Neale Whitaker has outdone himself once again this week, with the Morningside makeover.
What do you get when a young and enthusiastic couple with little renovation experience decide to renovate their own home… while working full-time… and welcome a baby along the way? A home that’s screaming of potential but nowhere near finished.
Fortunately, Neale Whitaker came to the rescue again this week and created a home that was beyond homeowners Bec and Nick’s wildest dreams.
Neale could see their industrial, mid-century and hipster interior style influences coming through in areas of the home they had already renovated and took this as inspiration for the rest of the home - adding his own luxe touch too, of course!
Let’s take a look at how he achieved it.
1. Create a jaw-dropping bathroom
It’s hard to pick a favourite feature from this episode's reno but given my jaw dropped to the ground when I saw this bathroom, it’s safe to say it was high on the list!
Where to begin? Seriously!
The combination of ‘Jumbled Cemento’ tiles on the floor and feature wall and ‘Industrial Plumb’ tiles on the other walls - all from Ace Stone and Tile - worked better than any tile combination I’ve seen in a long time.
The black tapware and hardware from Caroma picked up the darker tones and elevated the bathroom to the next level.
The simple wall hung basin, round mirror and clever floor plan were other favourite features of this bathroom.
2. Use a rug pattern to elongate small rooms
Did you spot the clever styling trick Neale used to make their small living room feel larger? He picked a rug with a zigzag pattern that tricked the eye into thinking the living room was wider than it is.
You can find a similar rug at West Elm and use this styling tip in your home.
Souk wool rug ‘Natural’ from West Elm, RRP from $559
3. Explore surface finishes
A definite hero of this episode's reno was that concrete top dining table with brass legs by Pop Plus.
This custom design piece oozed sophisticated industrial style while the brass legs added just the right amount of bling.
While designer furniture can be pricey, it is possible to create a similar table yourself. In our recent Kmart hacks round up, we shared a coffee table with a concrete finish top and you could use the technique seen in this DIY and apply it to any dining table you already own.
4. Fuse interior styles
Sometimes the best interiors don’t strictly follow one type of interior style. And in this house, Neale combined industrial, mid-century and luxe with huge success.

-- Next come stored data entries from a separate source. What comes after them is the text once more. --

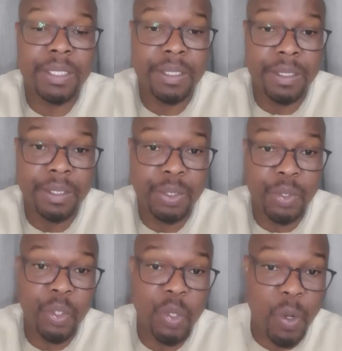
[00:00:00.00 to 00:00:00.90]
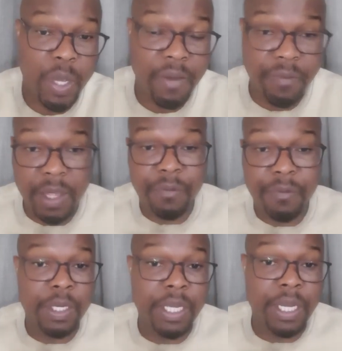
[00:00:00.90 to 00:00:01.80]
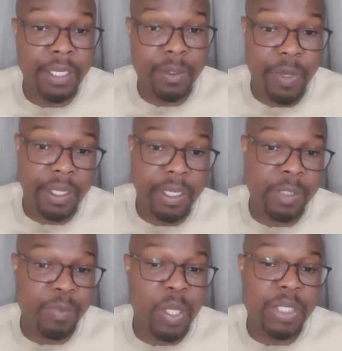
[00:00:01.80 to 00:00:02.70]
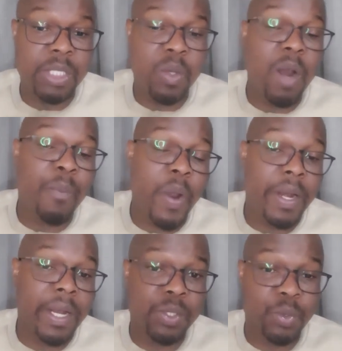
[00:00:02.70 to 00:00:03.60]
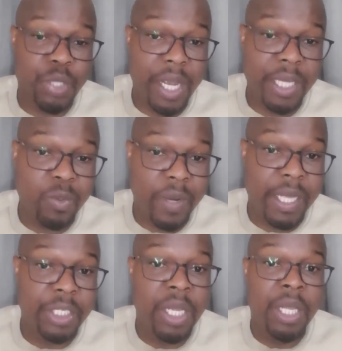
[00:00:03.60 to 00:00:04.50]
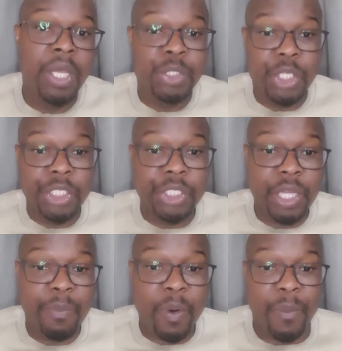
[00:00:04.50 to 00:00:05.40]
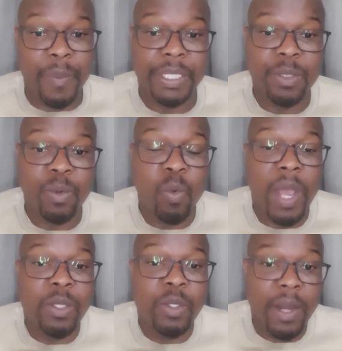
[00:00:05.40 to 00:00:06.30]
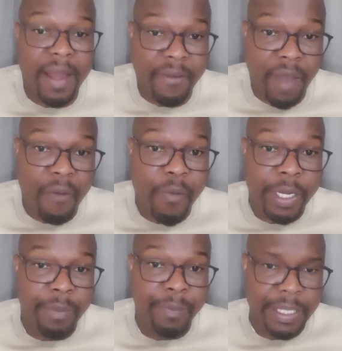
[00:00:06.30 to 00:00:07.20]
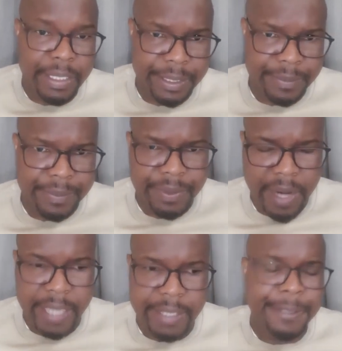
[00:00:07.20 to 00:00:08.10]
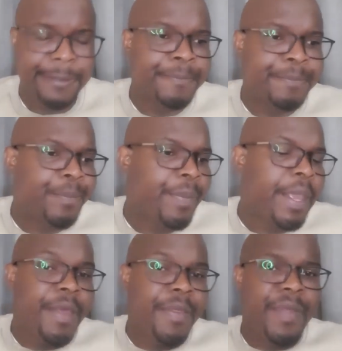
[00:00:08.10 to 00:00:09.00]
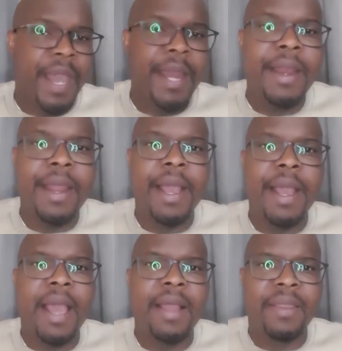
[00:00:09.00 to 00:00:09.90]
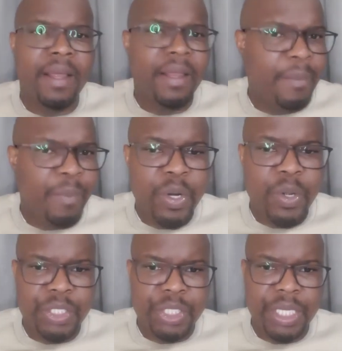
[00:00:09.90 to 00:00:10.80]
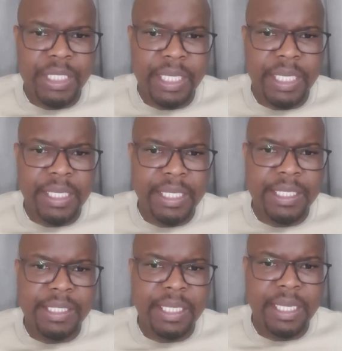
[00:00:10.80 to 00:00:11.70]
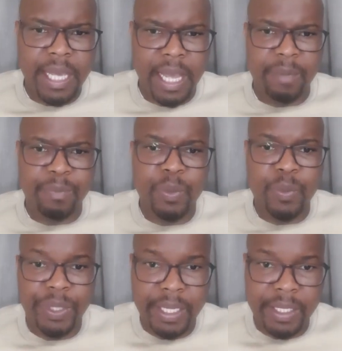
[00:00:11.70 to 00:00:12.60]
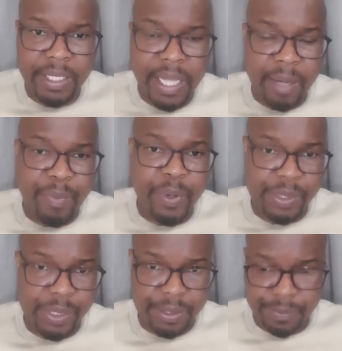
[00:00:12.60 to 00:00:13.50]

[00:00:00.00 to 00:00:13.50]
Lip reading: to know if they've got creditworthiness, because it's all pointless to try to want to change the property while you don't have affordability, right? Then and the bond originator can easily help you with that process,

So how can you pull off a mix of interior styles without it feeling like a confusing space?
Firstly, look for styles that complement each other. While a country interior style and industrial would never work well together, the combination of industrial and mid-century that Neale used does because both these interior styles have similar principles. Mid-century was all about paring things back and industrial is also about stripping things down to look at the mechanics and how objects work.
Secondly, look for restrained pieces or subtle ways to reference both styles. You’ll notice Neale didn’t go overboard with the items he chose (other than perhaps the blush sofa!), rather, he used smaller decorative items mixed into vignettes and beautiful furniture that didn’t dominate the space.
Here you can see a small vignette I styled inspired by this episode. The candle in a beaker glass is a little industrial, while the overall simplicity of the arrangement speaks to the mid-century style, the gold candle snuffer is a touch of luxe, and the ‘Urban Jungle’ book throws in a little bit of hipster too.
5. Don’t hold back with lighting
Another styling tip we can steal from Neale this week is to use lighting to make smaller spaces feel larger. The statement pendant light above the dining table, floor lamp and table lamp in the living space, and floor lamp in the man cave are just some of the new lights he introduced in the home.
He kept the style of lights in zones of the home the same. So the lights in the open plan kitchen and living area all had touches of brass and a luxe feel, while in the man cave he opted for a decorative industrial style floor lamp instead.